The Loudoun County School Board is once again in the national spotlight.
Senate Minority Leader Mitch McConnell (R) pointed to the embattled School Board in a letter to U.S. Attorney General Merrick Garland, criticizing Garland’s directive that the FBI investigate threats from parents against School Board members.
“In your very backyard of Virginia, there have been shocking efforts by public officials to organize for the intimidation and harassment of parents who have the temerity to want a better education for their children,” McConnell said in the letter. “One Loudoun County School Board member participated in a Facebook group that compiled a list of parents opposed to Critical Race Theory and discussed hacking their websites. It’s a situation where legal accountability is difficult because the Loudoun County Prosecutor was also a member of the group seeking to ‘doxx’ concerned parents.”

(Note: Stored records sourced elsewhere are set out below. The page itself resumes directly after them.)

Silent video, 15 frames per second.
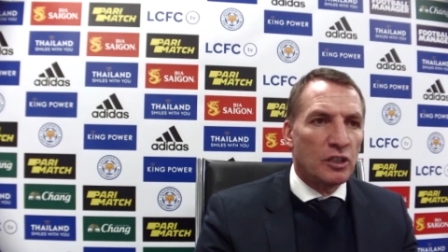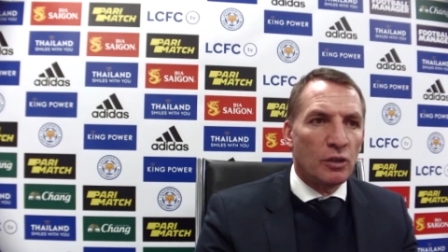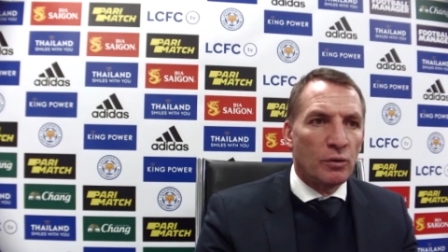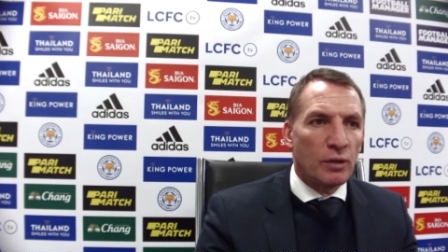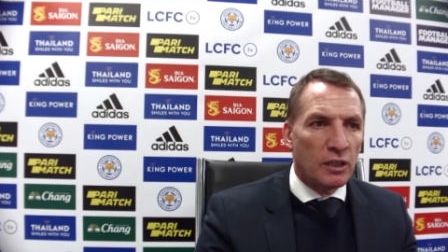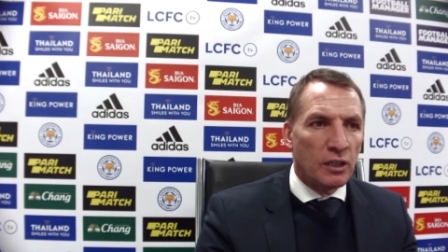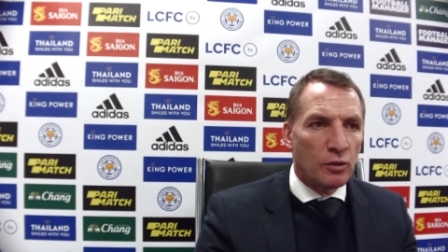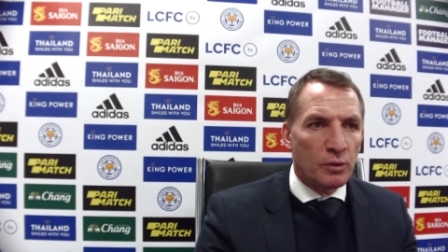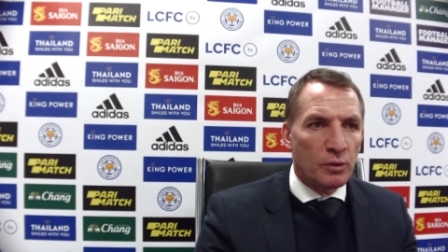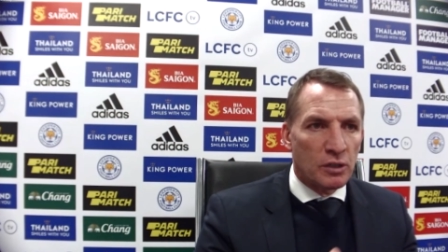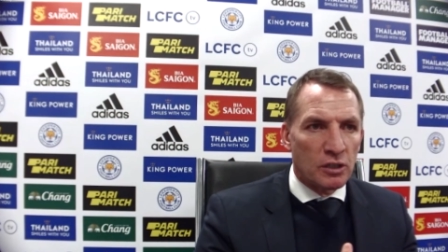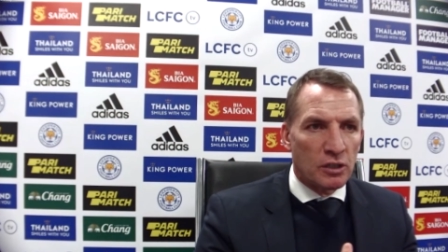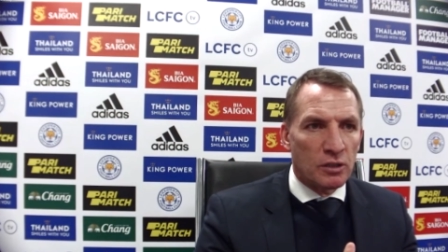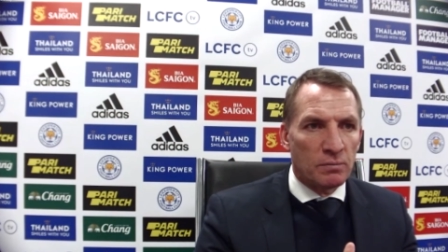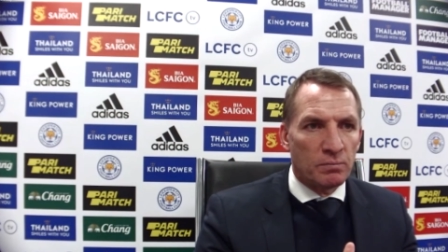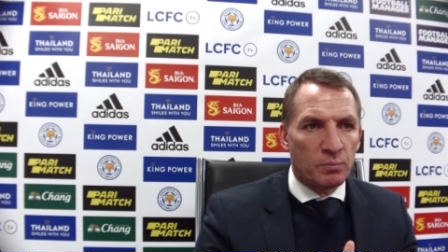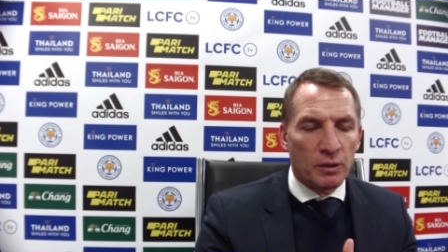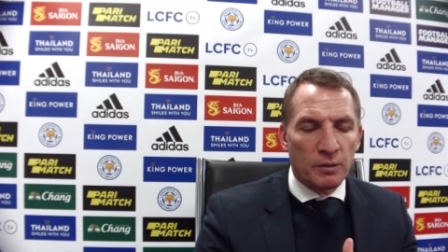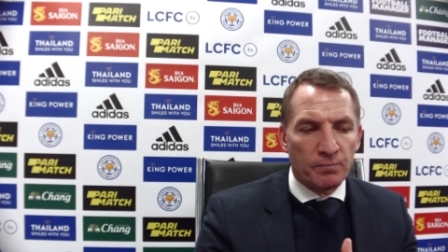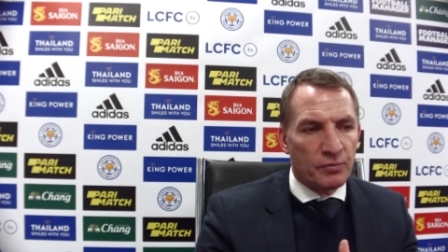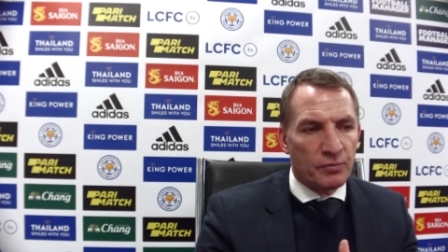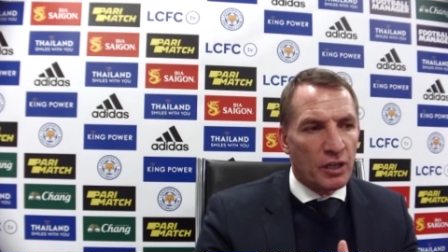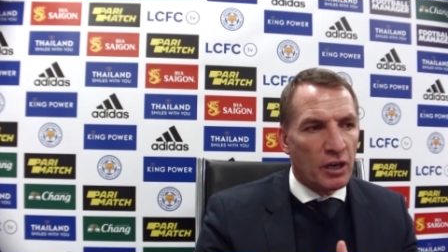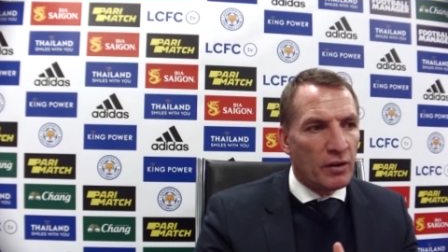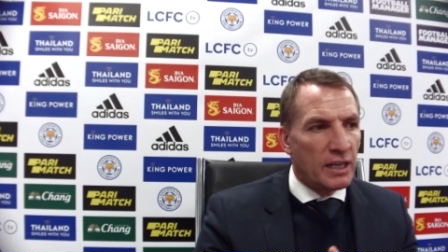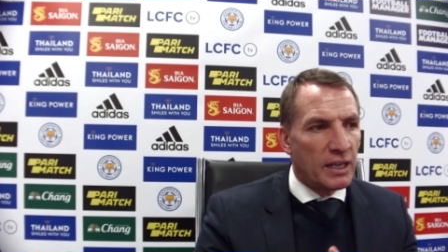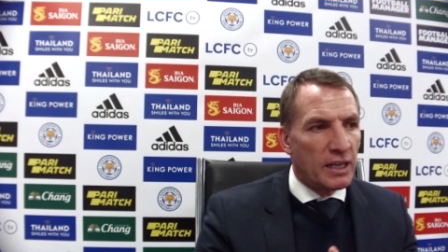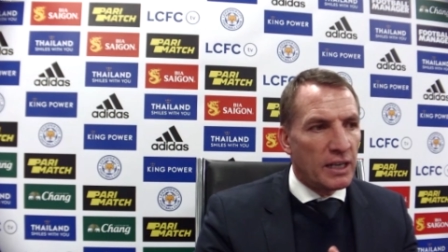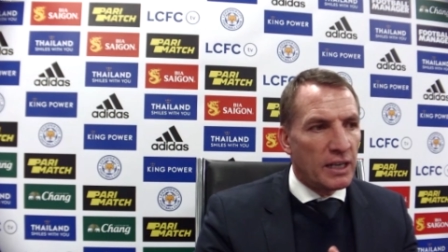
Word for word: in a really good position. But all right,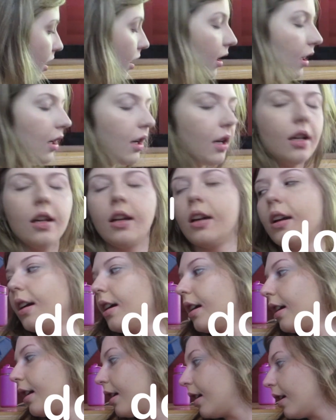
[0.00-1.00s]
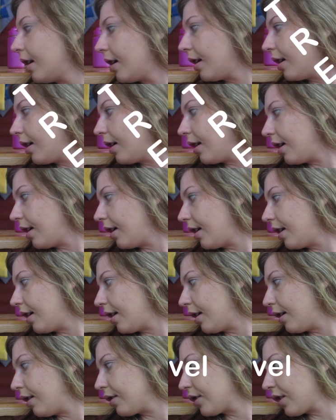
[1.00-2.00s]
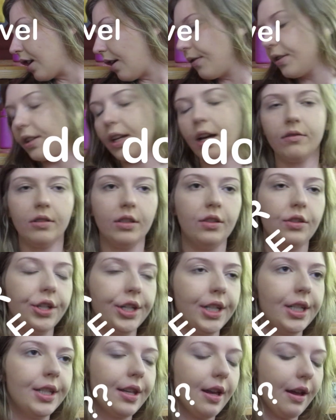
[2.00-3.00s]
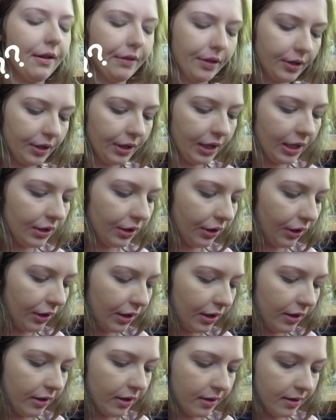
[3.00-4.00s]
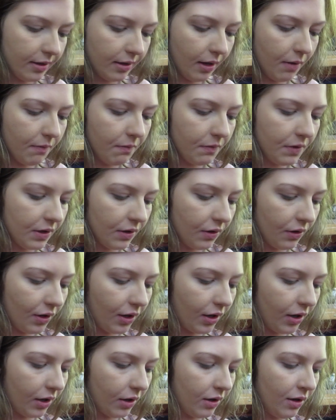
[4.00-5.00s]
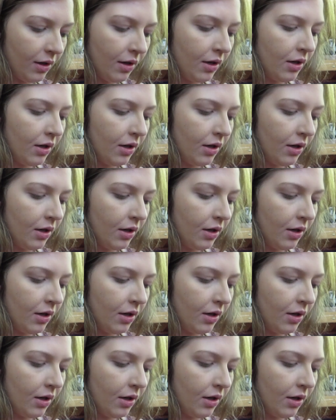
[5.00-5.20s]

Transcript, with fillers: shovel down the trees? Shovel down the trees after they turn into stumps or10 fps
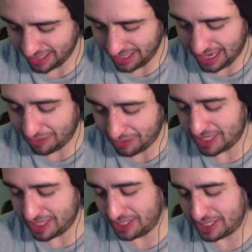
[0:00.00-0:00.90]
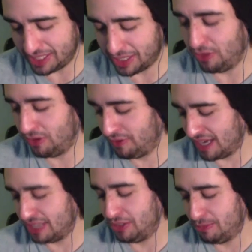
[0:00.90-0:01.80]
I wrote down it's a good
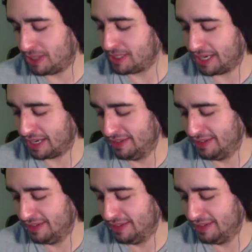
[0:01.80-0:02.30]
old-fashioned busing.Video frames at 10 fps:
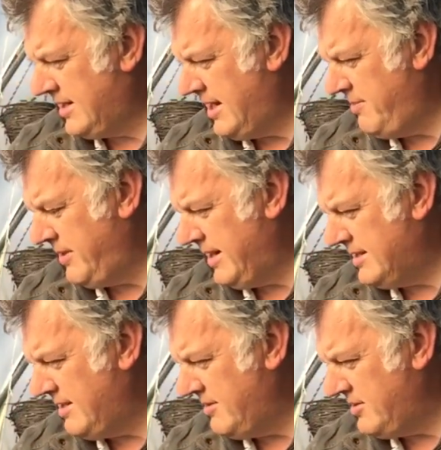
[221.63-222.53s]
keeping it
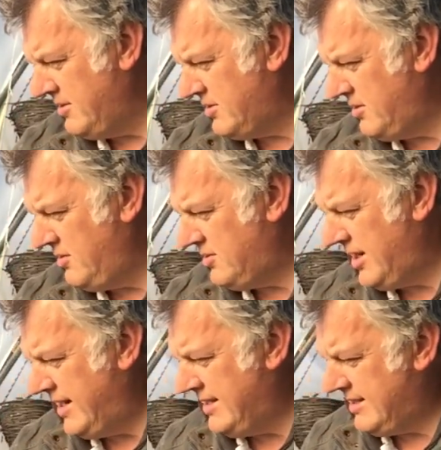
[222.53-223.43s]
so it's not too
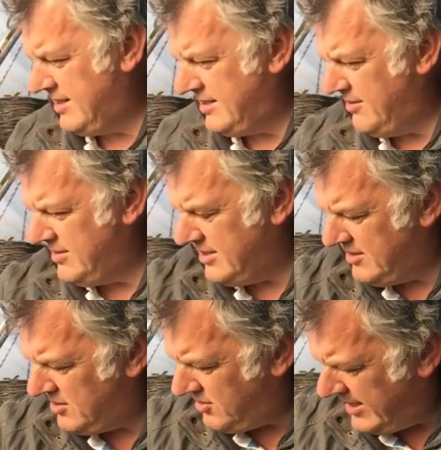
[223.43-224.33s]
tight, so it
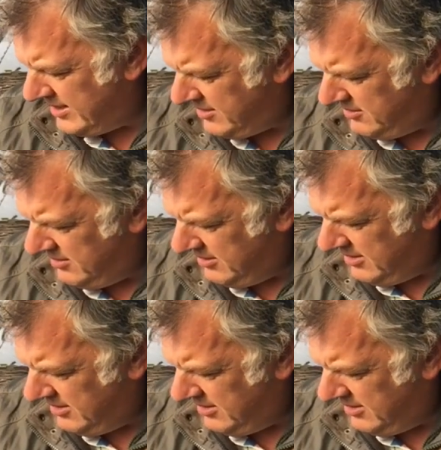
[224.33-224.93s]
doesn't strangle.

McConnell is referencing School Board member Beth Barts (Leesburg) who is facing a removal effort in Circuit Court over her involvement in the group Anti-Racist Parents of Loudoun County, where members allegedly compiled lists of people openly opposed to the school district’s racial equity work.
The issue of violence against School Board members reached new heights when the National School Board Association asked President Joseph R. Biden for “immediate assistance” for School Board members who’ve faced threats over mask mandates and Critical Race Theory. Following the NSBA’s request to Biden, Garland directed the FBI and U.S. Attorneys’ Offices to collaborate with law enforcement agencies to address the growing trend of threats against School Boards.
Loudoun School Board members have shared on social media threats and hateful messages received from online from parents. Atoosa Reaser (Algonkian), one of five School Board members facing a removal effort, shared on her Facebook a message she received in April.
“Don’t be surprised when you low-IQ, poorly educated, and morally bankrupt pinko traitors are dragged from your beds in the middle of the night and hanged by the neck until dead by the righteously angry parents of your community,” the message said.
Last week, Michael Biron, the man who signed the removal petition representing the petitioners against Barts, sent an email to the full School Board referencing Reaser’s sharing of an article about the NSBA request. The article suggested that some parents might be considered “domestic terrorists.”
“So this monkey face is calling me a domestic terrorist?!” the email said, which included a photo of Reaser.
While the email is not signed, it matches the email address presented in documents included in a subpoena response from Barts’ attorney.
The court filings in the removal case against Barts also show dozens of emails between Biron and School Board members, ranging from sharing concerns over masking protocols, to saying to Barts, “You are pathetic, next time you send someone pictures of yourself … pick a pig.”
In response to the outrage from members of the public, School Board meetings this year have featured far more restricted access for the public. The public is not permitted to enter the boardroom during public comment. Commenters also must be either students, parents of students, or business owners in the county.
Sept. 28’s meeting saw an increased security presence, including a K-9 unit outside of the administrative offices. People entering the building were screened by security and not permitted to bring bags inside.